# Car Insurance. House I snurance



## Danny (Oct 17, 2012)

52 years old. My insurance policy is coming up on Oct 1 and its been awhile since I have shop priced around. I am planning to do it this time. For my mortgages in the past I always used a mortgage broker and was happy with the service. Do people recommend testing things out with an Insurance broker or do you just call 4 or 5 companies. I am in the city of Ottawa if anyone has any suggestions.


----------



## STech (Jun 7, 2016)

Shopping around often does yield better results. No need to call around, just plug your info into www.kanetix.ca or www.insurancehotline.com


----------



## Beaver101 (Nov 14, 2011)

Danny said:


> 52 years old. My insurance policy is coming up on Oct 1 and its been awhile since I have shop priced around. I am planning to do it this time. *For my mortgages in the past I always used a mortgage broker and was happy with the service. *Do people recommend testing things out with an Insurance broker or do you just call 4 or 5 companies. I am in the city of Ottawa if anyone has any suggestions.


 ... can you not ask your mortgage broker for recommendations, or as a 'value-added' service? 

Unless you have a business, using an insurance broker for auto/home insurance might turn out to be expensive. For DIYers, STech's links will save you time on calling up several companies.


----------



## Koogie (Dec 15, 2014)

Beaver101 said:


> ... can you not ask your mortgage broker for recommendations, or as a 'value-added' service?
> Unless you have a business, using an insurance broker for auto/home insurance might turn out to be expensive. For DIYers, STech's links will save you time on calling up several companies.


Not true. I, and my extended family, have been using the same insurance broker in a small town in Ontario for over 25 years.
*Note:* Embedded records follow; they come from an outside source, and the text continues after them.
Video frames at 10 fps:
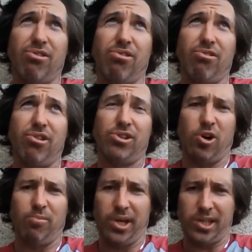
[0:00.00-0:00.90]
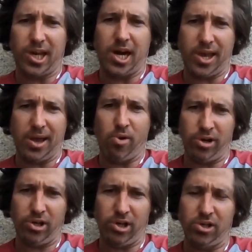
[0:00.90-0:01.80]
the topics are they
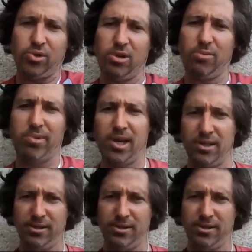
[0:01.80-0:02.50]
want you to talk about?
From time to time I have gone out to the websites and priced compared them. They've always been within $20 or $50 a year of comparables.
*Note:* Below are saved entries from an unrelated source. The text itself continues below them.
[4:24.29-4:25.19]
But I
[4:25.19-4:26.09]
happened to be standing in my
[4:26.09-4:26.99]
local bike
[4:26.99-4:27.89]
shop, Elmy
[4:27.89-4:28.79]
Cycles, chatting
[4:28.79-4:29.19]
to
They've also been useful as a sounding board on other insurance topics over the years. For instance, because of our financial situation they talked me out of disability insurance. I doubt an insurance company call centre would have done that.

However, if you must purchase insurance directly, might I be allowed to recommend the ones I hold stock in... :tears_of_joy: lol


----------



## 319905 (Mar 7, 2016)

Danny said:


> 52 years old. My insurance policy is coming up on Oct 1 and its been awhile since I have shop priced around. I am planning to do it this time. For my mortgages in the past I always used a mortgage broker and was happy with the service. Do people recommend testing things out with an Insurance broker or do you just call 4 or 5 companies. I am in the city of Ottawa if anyone has any suggestions.
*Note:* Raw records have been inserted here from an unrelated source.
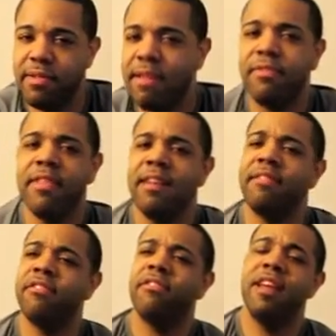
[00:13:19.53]
So that's
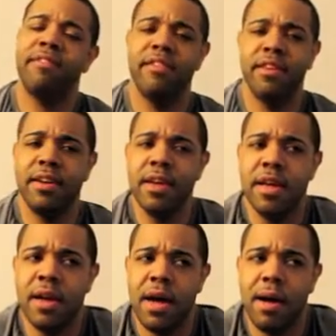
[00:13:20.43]
that's the, that's
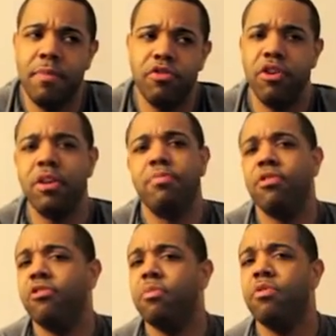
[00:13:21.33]
the um, the training
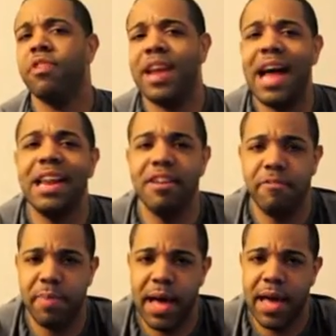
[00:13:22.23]
principles that I
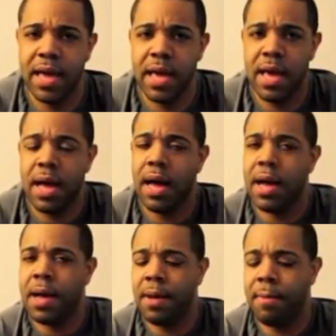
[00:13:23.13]
live by.
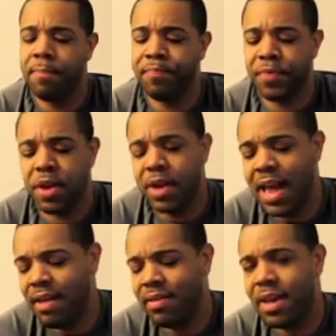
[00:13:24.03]
Um,
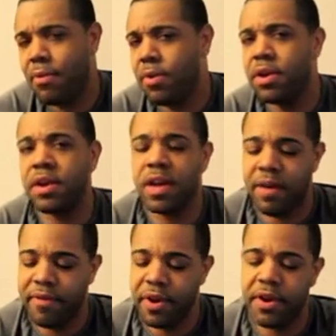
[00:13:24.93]
last thing I wanted to
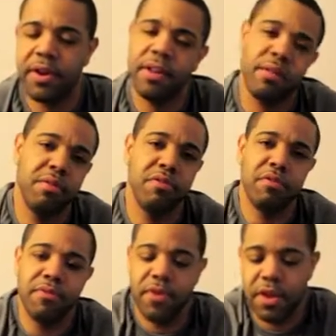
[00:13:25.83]
cover here on this
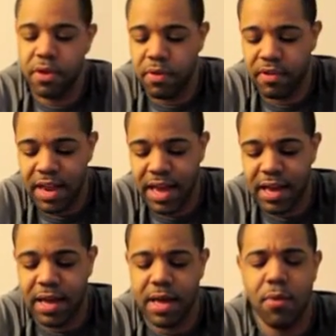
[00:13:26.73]
YouTube video is
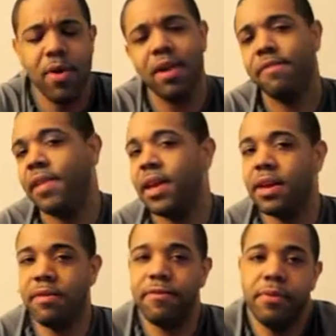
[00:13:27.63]
like a uh, way of
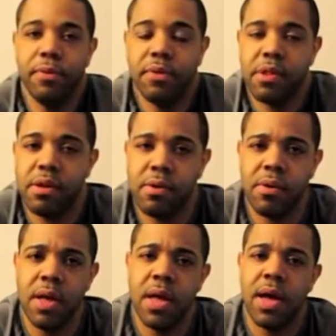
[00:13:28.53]
thinking of food.
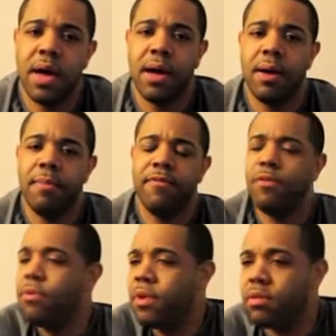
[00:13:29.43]
So um,
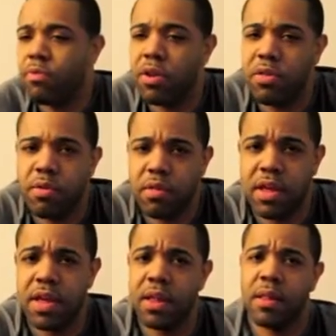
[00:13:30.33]
food is one of those
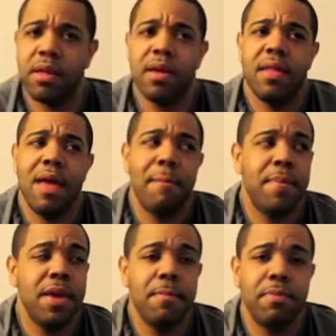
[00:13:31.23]
things uh, that
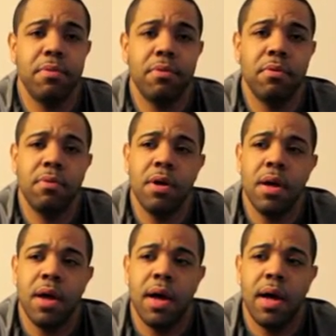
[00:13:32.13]
people
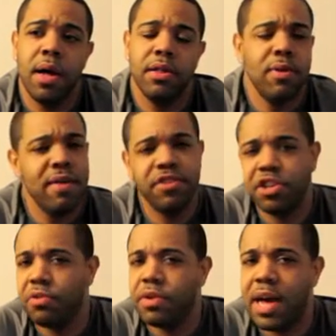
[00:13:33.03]
uh, don't have
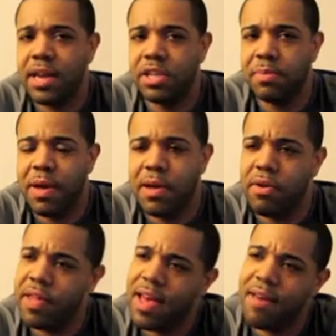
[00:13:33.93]
general knowledge about. I
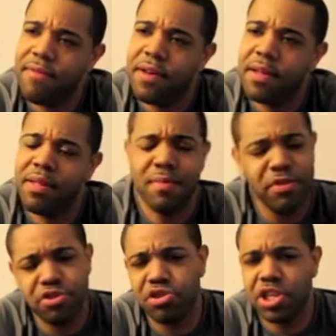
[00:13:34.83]
know they have uh, some
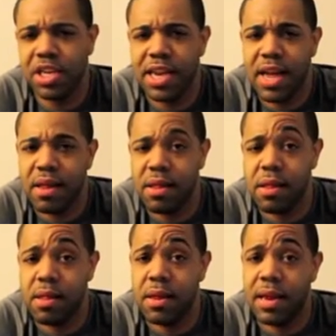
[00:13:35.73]
nutrition
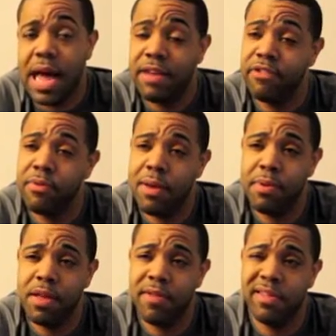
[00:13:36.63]
classes in high school. I
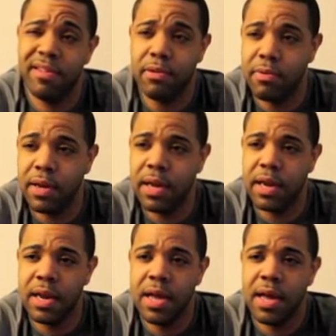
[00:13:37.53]
believe I took
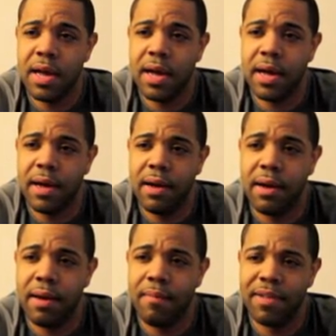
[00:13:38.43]
one.
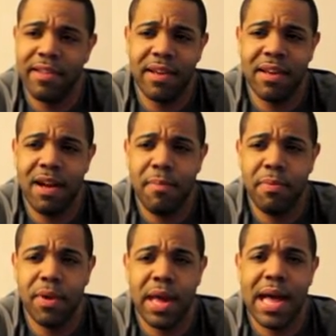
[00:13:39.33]
Um, I took a
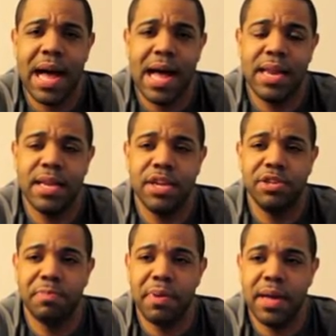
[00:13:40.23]
couple in
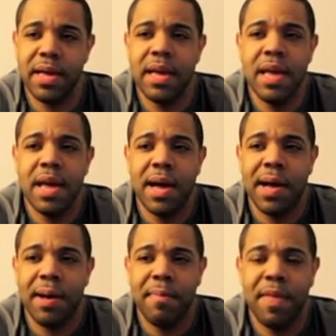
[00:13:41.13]
college, but
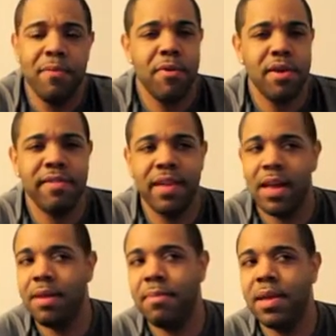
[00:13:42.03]
um, they weren't
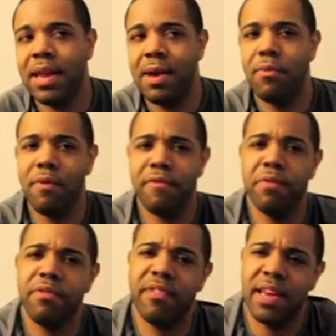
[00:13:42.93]
telling me like what
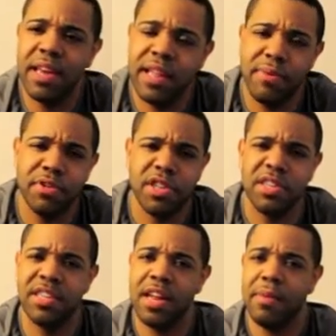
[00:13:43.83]
foods to eat. They were
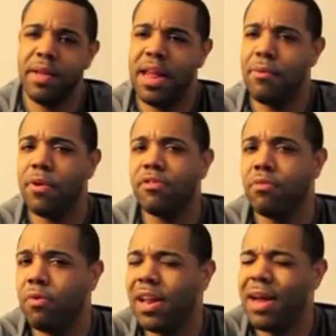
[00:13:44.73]
just telling me like
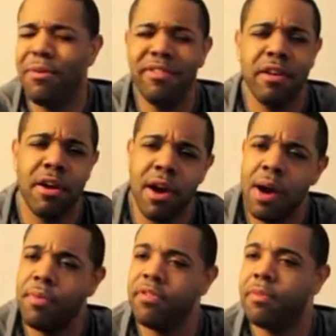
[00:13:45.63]
what's what, like what's the
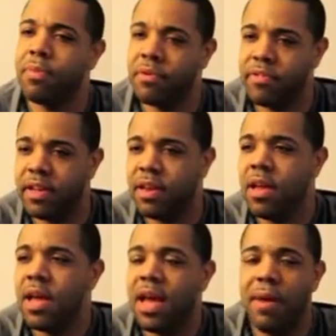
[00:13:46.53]
carb, what's the protein,
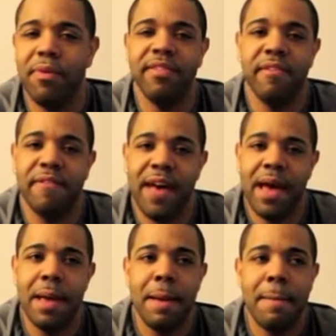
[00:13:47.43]
and what's the
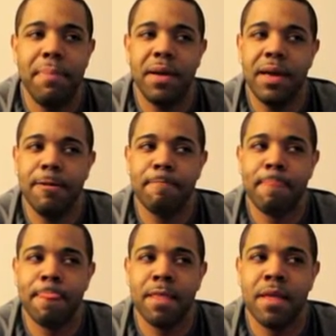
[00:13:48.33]
fat. But
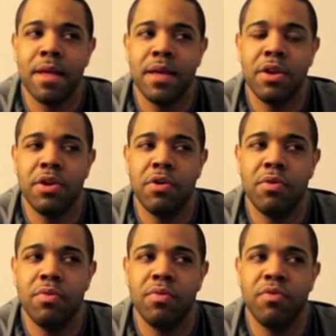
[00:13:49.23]
you
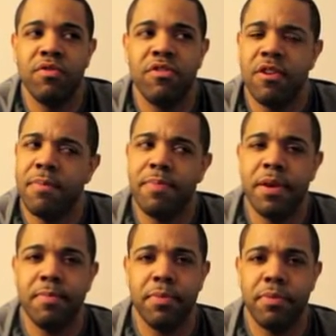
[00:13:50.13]
know, certain
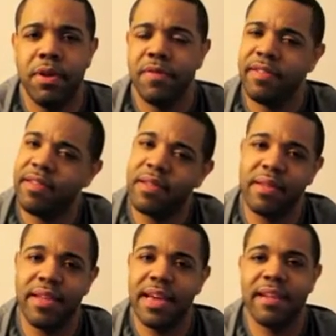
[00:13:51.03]
people, even to
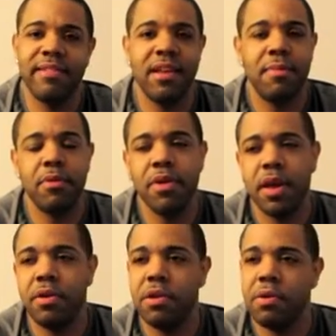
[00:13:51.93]
this day, I tell them, oh yeah,
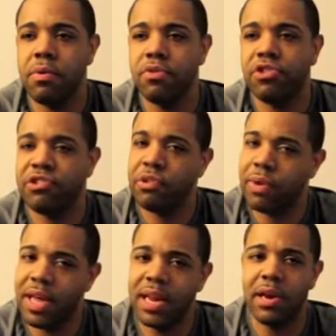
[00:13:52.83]
you know, just don't
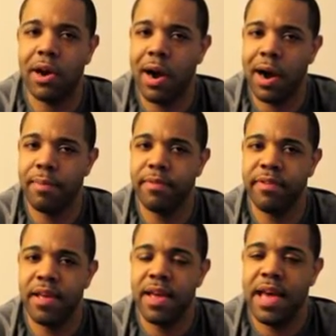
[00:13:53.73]
eat any
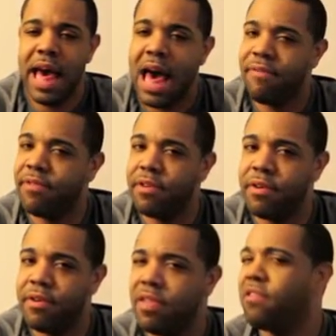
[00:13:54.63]
carbs
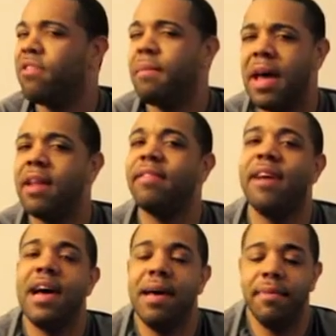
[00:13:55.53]
after this amount of
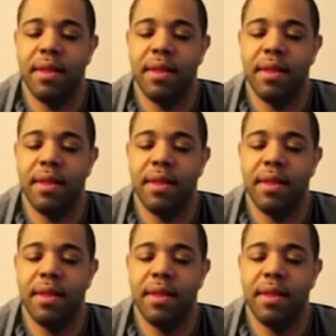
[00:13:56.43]
time.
I'm in Ottawa too, I've been happy with these guys for house and jeep ... http://www.rhodeswilliams.com/


----------



## agent99 (Sep 11, 2013)

We were with State Farm, but when they got sold to Desjardin, rates and some conditions changed. We checked around and found that CAA had competitive rates and offered a small member discount. So we went with them. They have an on-line site where you can get quotations. We like that they have an office and agent near us that we can actually talk to! Unlike the strictly on-line companies where you don't have a personal agent.


----------



## twa2w (Mar 5, 2016)

Costco, CAA and some employers etc have group discounts or plans for members. Also ifyou are a member of certains groups or alumae. . My son pays close to 30% less on his car insurance because he is an engineer. At age 22 that is a big saving.
Consider a different level of insurance- most companies offer several. On both home and auto. Understand the limitations of each.
Consider changing your deductable.
Make sure you get all the discounts you qualify for - close to fire hydrant, alarm system, non smoker, over age 50 or 60, multi product discount etc etc.
Make sure you understand what each line is on your policy and if you need that coverage.
If you have recently upgraded your furnace, removed wood fireplace, new roof, updated electrical paneletc.
All of these can change your coverage and premium.


----------



## Danny (Oct 17, 2012)

Some good suggestions. Thanks.


----------



## ian (Jun 18, 2016)

We moved our home insurance up to $2500 deductable. This served to reduce the premium. Our reasoning was simple. We would not put in a claim for less because the insurer would increase our premiums over the next several years. Besides, our goal is to insure ourselves for the really big events that result in very costly damage. We shopped, and we talked to others who had experienced claims with the insurer.


----------



## My Own Advisor (Sep 24, 2012)

STech said:


> Shopping around often does yield better results. No need to call around, just plug your info into www.kanetix.ca or www.insurancehotline.com


+1


----------



## Danny (Oct 17, 2012)

Ok so I am getting some quotes together. What kind of policy do you people have on your house. House is worth around 400k. No mortgage. Any suggestions?


----------



## sags (May 15, 2010)

Just make sure you check what "perils" are and are not covered in each policy.

If one insurer covers "over land" flood damage and another doesn't.............the level of risk is different and thus the quotes are different.


----------



## twa2w (Mar 5, 2016)

It is not what your house is worth ( that is a land and building value) -it is the cost to rebuild or repair that counts for insurance.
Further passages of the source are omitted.